De allí esta búsqueda incansable; viajo, golpeo puertas, reclamo, exijo, imploro.

Una voz potente me saca de los recuerdos, anuncia mi nombre a través del pasillo. El pequeño se despierta, llora, me piden que lo haga callar. Me registro en una planilla. No dejo al niño ni por instante. Lo aferro a mi pecho. Lo meto en él. Nuevamente se duerme.

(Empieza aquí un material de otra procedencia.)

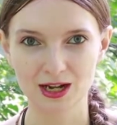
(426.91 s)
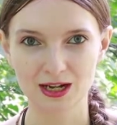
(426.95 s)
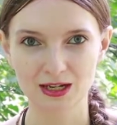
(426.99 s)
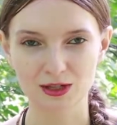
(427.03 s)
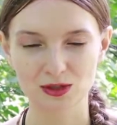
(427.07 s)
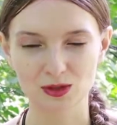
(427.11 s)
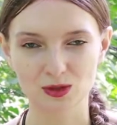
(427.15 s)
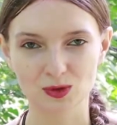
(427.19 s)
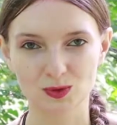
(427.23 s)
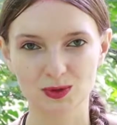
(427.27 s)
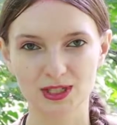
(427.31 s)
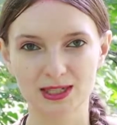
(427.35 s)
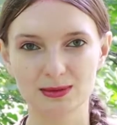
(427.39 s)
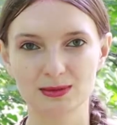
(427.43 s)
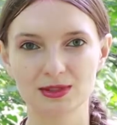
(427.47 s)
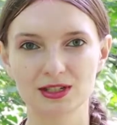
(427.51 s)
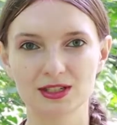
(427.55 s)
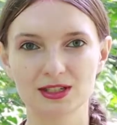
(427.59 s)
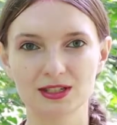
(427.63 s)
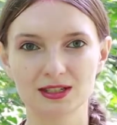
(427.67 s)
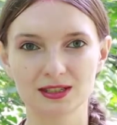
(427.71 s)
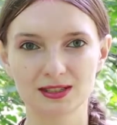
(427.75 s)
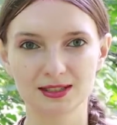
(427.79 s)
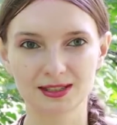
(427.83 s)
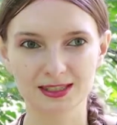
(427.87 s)
so they
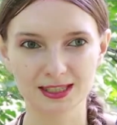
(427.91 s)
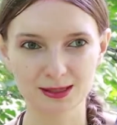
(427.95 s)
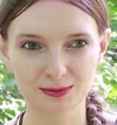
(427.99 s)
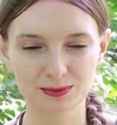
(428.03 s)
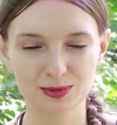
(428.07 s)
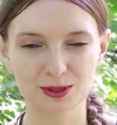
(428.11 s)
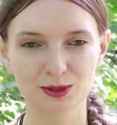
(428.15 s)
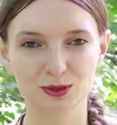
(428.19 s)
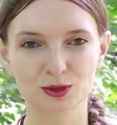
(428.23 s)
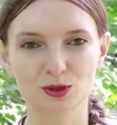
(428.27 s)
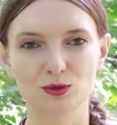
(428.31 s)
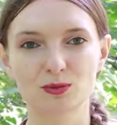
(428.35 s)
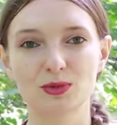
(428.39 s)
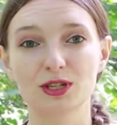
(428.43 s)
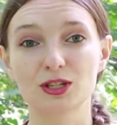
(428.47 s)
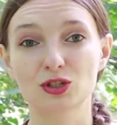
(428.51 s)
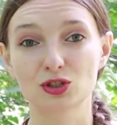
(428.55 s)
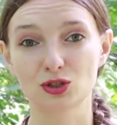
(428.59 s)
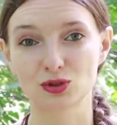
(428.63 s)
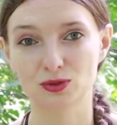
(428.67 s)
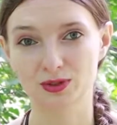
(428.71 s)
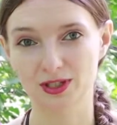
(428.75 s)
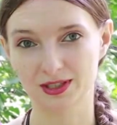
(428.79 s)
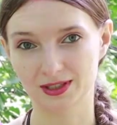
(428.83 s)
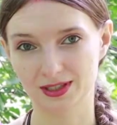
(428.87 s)
may simply, make
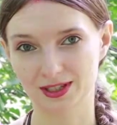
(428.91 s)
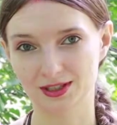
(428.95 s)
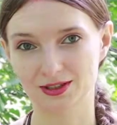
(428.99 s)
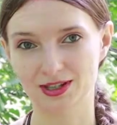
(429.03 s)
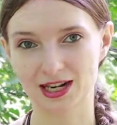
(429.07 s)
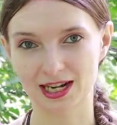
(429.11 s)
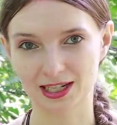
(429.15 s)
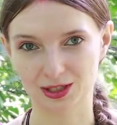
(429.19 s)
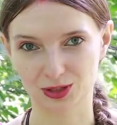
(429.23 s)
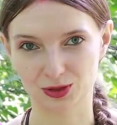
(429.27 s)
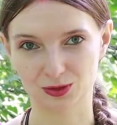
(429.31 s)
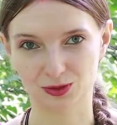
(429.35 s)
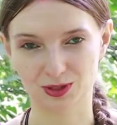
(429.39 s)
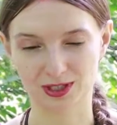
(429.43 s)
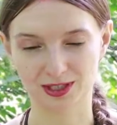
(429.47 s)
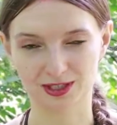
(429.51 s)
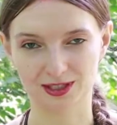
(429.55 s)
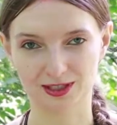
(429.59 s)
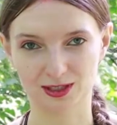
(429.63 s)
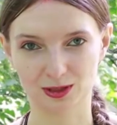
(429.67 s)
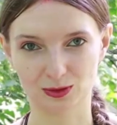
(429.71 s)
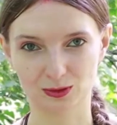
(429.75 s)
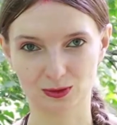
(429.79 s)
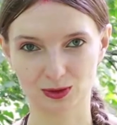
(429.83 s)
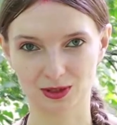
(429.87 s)
sure that they are accurate
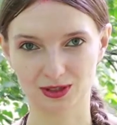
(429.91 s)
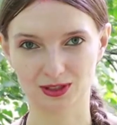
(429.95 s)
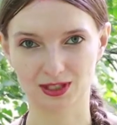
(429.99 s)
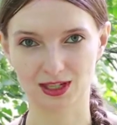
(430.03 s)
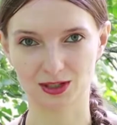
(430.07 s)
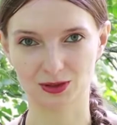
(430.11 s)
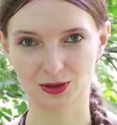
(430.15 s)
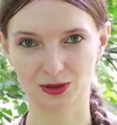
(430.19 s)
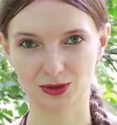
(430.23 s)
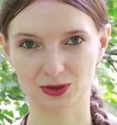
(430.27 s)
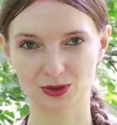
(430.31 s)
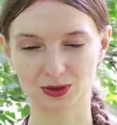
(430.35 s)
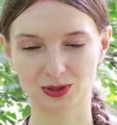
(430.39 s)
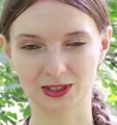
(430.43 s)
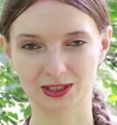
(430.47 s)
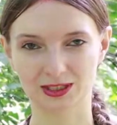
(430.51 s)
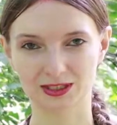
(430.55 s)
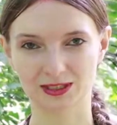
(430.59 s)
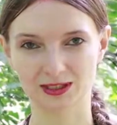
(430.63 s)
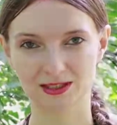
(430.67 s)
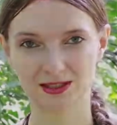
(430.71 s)
in what they are doing.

Nos hacen pasar. El ambiente está helado. Coloco una campera sobre el cuerpo del pequeño. Puertas de acero inoxidable que se abren. Allí están ellos. Los observo con atención y horror: el lunar de mi hija cercano a su boca, su tez blanca, la frente amplia, rapada su cabeza bañada por mis lágrimas. Cejas y pestañas rojizas de mi yerno, nariz afilada, boca delgada. Ojos abiertos de los dos atravesados por el espanto. Tengo que firmar que los reconozco, que son los que estaba buscando.

El pequeño no despertó. Nunca duerme tantas horas. El sueño lo protege del horror. Viajamos desde Córdoba camino a Rosario. Nadie se animaba a trasladar dos féretros mas una mujer y un niño. Tenían miedo. Busqué y finalmente alguien piadoso dijo no tener nada que perder y nos llevó.

Así llegamos; el niño cansado y mimoso, sus padres dormidos para siempre y yo envuelta en un vacío profundo, con la sensación de estar viviendo una vida ajena a mí, que mi hija y su marido no fueron asesinados, que en cualquier momento iban a llegar y nos abrazaríamos y ella, con su cara iluminada diría “seré mamá otra vez”.

Los hijos son los que se encargan de vaciar la casa de sus padres. Los que los entierran. No al revés. Recuerdo la larga cola de padres y madres queriendo saber sus destinos. Debo consolarme con haberlos encontrado, colocarlos en una tumba, llevarle flores, poder decir “allí están”. El tormento de no saber, de buscarlos, de esperar el regreso terminó para mí.

Mi casa se amplió para cobijo de mi nieto. Todavía no se acostumbró a estar aquí. Se despierta de noche llorando, pidiendo por su madre.

“Abuelaaaa vení”. Mi nieto me reclama. Busca amor en el regazo de esta abuela mamá. Le abro mis brazos. Su cuerpo pequeño aferrado a una ropa materna se acomoda en el mío. Huele la tela, la amasa. Se apega. Me apego. Nos apegamos.